-- INPUT follows --

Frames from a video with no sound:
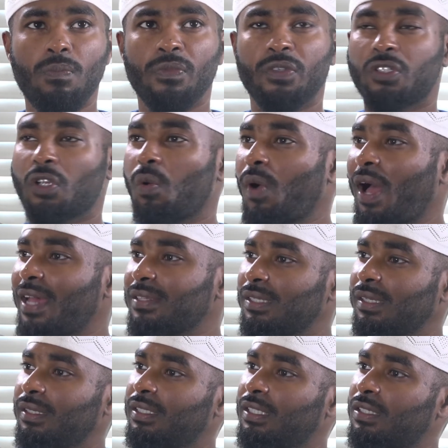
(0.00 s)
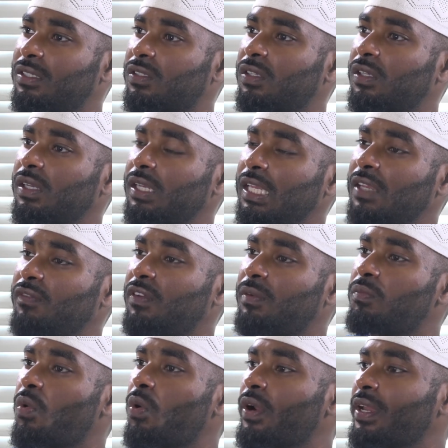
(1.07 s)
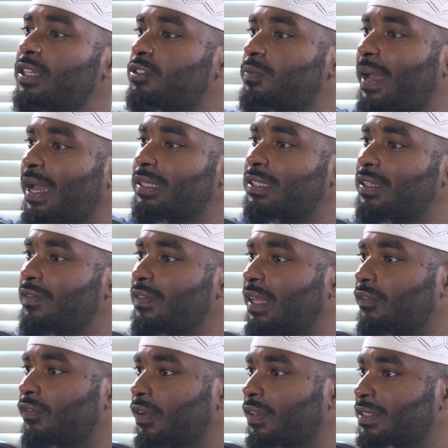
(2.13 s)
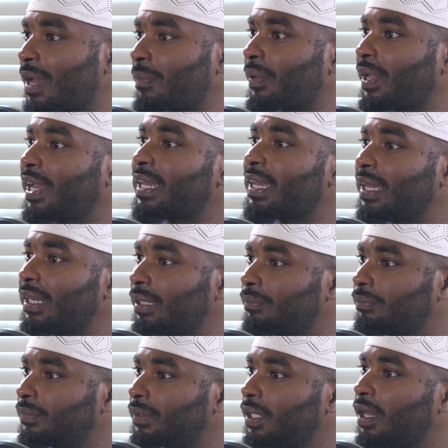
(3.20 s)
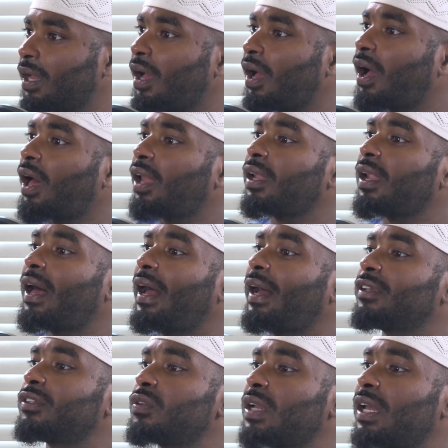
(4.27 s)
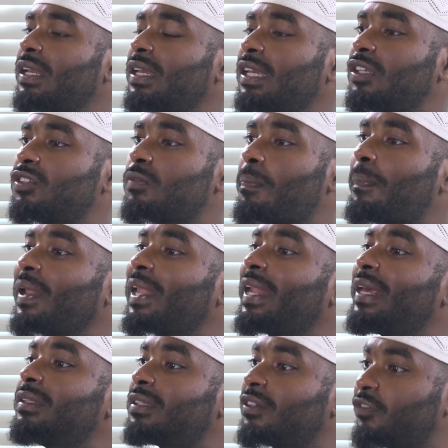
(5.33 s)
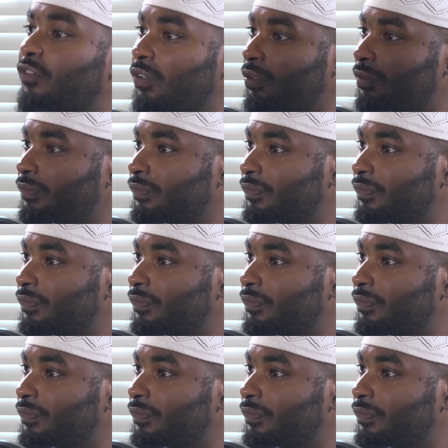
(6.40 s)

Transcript: So wasi' is even more expansive than, for example, Al-Kareem. Okay. Allah Azza wa Jal is plentiful.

-- INPUT concluded --

**WHAT THE EXERCISE ASKS**: Repeat each line above exactly. The pictures stay out.

**SOLUTION TO THIS EXERCISE**:
Frames from a video with no sound:
(0.00 s)
(1.07 s)
(2.13 s)
(3.20 s)
(4.27 s)
(5.33 s)
(6.40 s)

Transcript: So wasi' is even more expansive than, for example, Al-Kareem. Okay. Allah Azza wa Jal is plentiful.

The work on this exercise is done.